Objective: To investigate the efficacy of tenecteplase (TNK), a genetically modified variant of alteplase with greater fibrin specificity and longer half-life than alteplase, prior to endovascular thrombectomy (EVT) in patients with basilar artery occlusion (BAO).

Methods: To determine whether tenecteplase is associated with better reperfusion rates than alteplase prior to EVT in BAO, clinical and procedural data of consecutive BAO patients from the Basilar Artery Treatment and MANagement (BATMAN) registry and the Tenecteplase versus Alteplase before Endovascular Therapy for Ischemic Stroke (EXTEND-IA TNK) trial were retrospectively analyzed. Reperfusion >50% or absence of retrievable thrombus at the time of the initial angiogram was evaluated.

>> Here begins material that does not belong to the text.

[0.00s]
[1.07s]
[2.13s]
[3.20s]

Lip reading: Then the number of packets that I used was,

Results: We included 110 BAO patients treated with intravenous thrombolysis prior to EVT [mean age 69(SD 14); median NIHSS 16(IQR 7-32)]. Nineteen patients were thrombolysed with TNK (0.25mg/kg or 0.40mg/kg) and 91 with alteplase (0.9mg/kg). Reperfusion>50% occurred in 26% (n=5/19) of patients thrombolysed with TNK vs 7% (n=6/91) thrombolysed with alteplase (RR 4.0 95%CI 1.3-12; p=0.02), despite shorter thrombolysis-to-arterial-puncture time in the TNK-treated patients (48[IQR 40-71]mins) vs alteplase-treated patients (110[IQR 51-185]mins, p=0.004). No difference in symptomatic intracranial hemorrhage was observed (0/19(0%) TNK, 1/91(1%) alteplase, p=0.9).

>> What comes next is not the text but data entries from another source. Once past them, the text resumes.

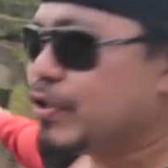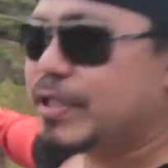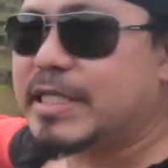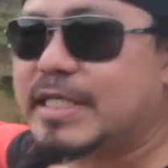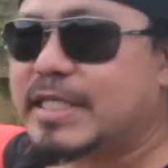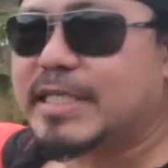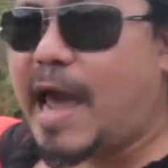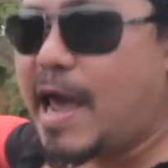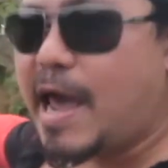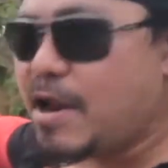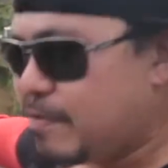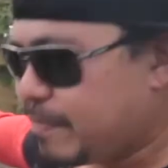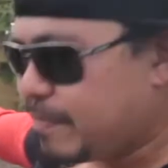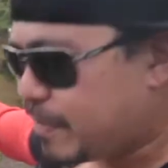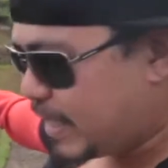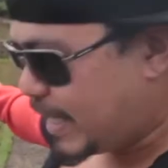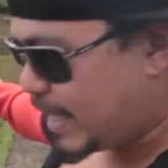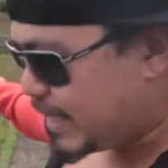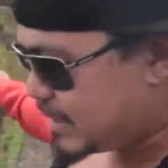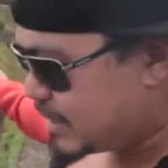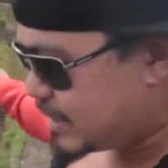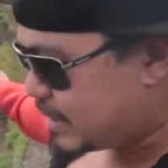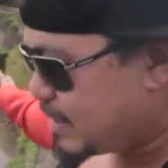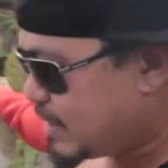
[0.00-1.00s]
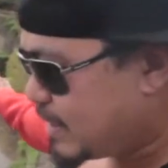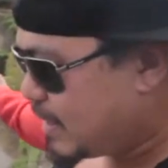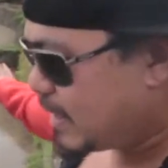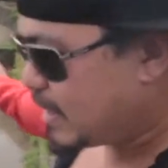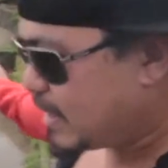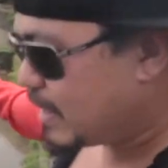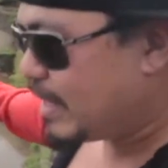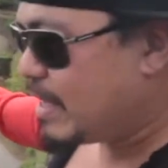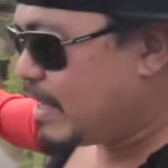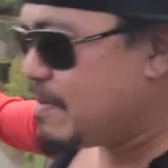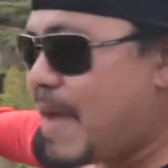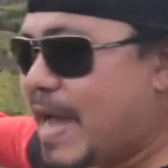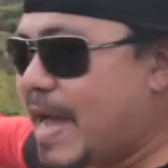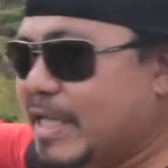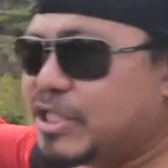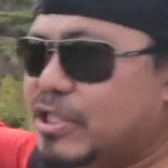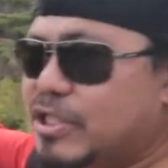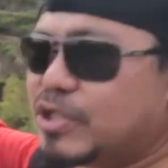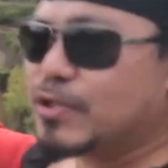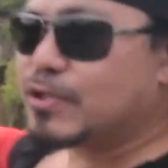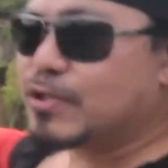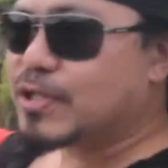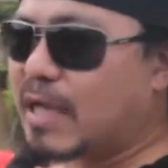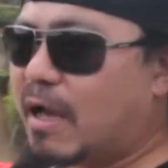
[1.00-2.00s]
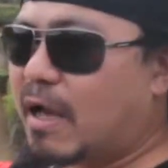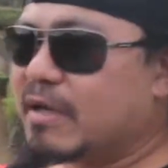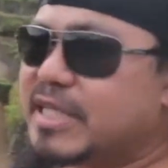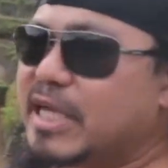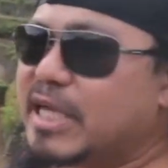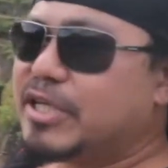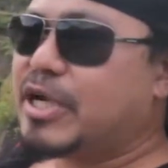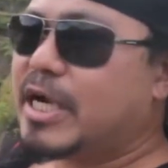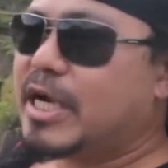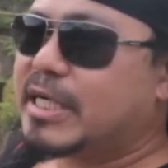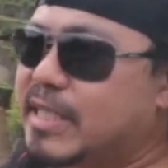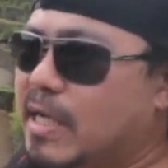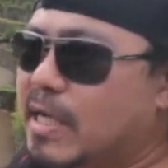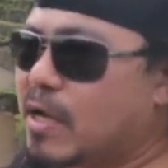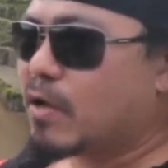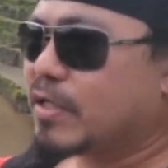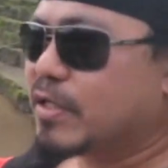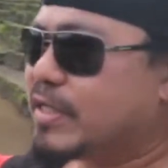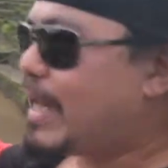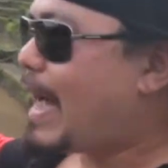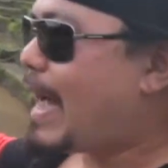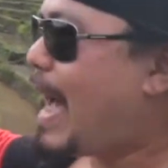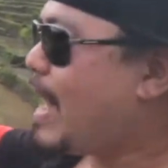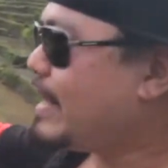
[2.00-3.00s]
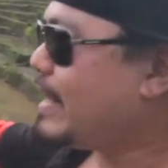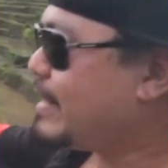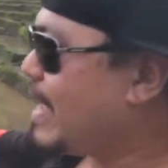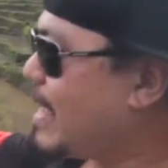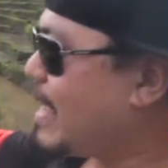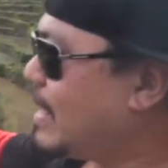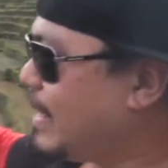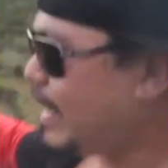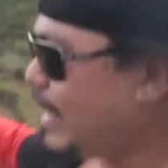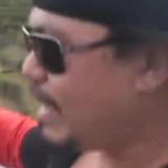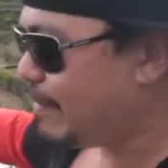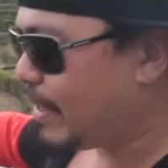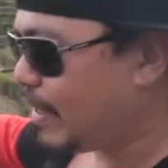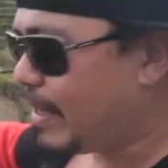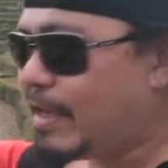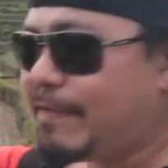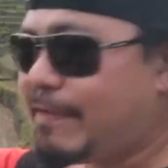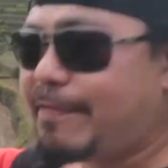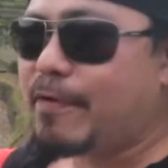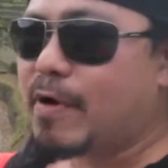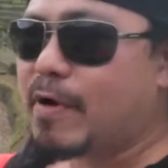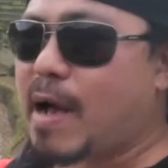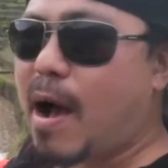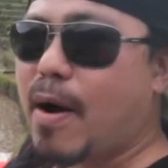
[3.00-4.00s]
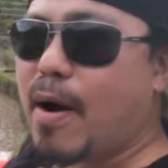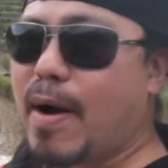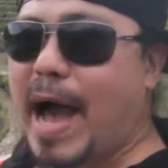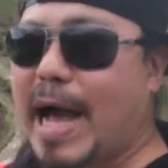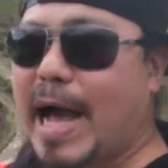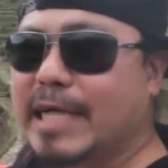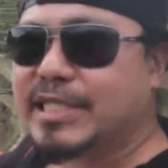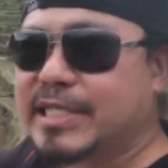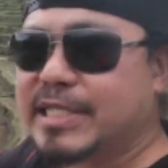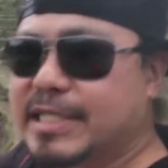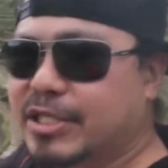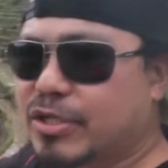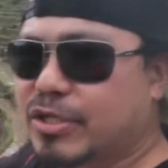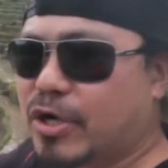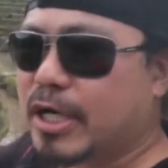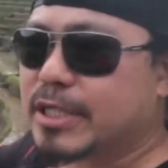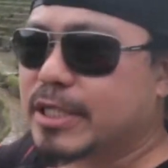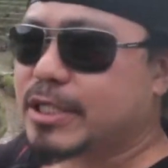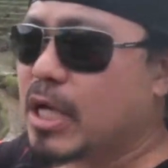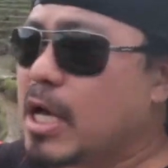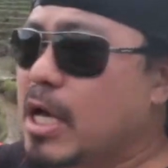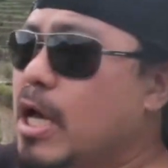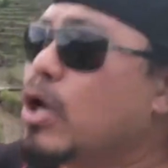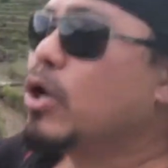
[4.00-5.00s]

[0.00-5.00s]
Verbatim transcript: this kind of things. Imagine two thousand years ago, the, the Ifugaos ancestors,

Conclusions: Tenecteplase may be associated with an increased rate of reperfusion in comparison with alteplase before EVT in BAO. Randomized controlled trials to compare tenecteplase with alteplase in BAO patients are warranted.

Classification of evidence: This study provides Class III evidence that tenecteplase leads to higher reperfusion rates in comparison with alteplase prior to EVT in BAO patients.

  • Received June 2, 2020.
  • Accepted in final form November 2, 2020.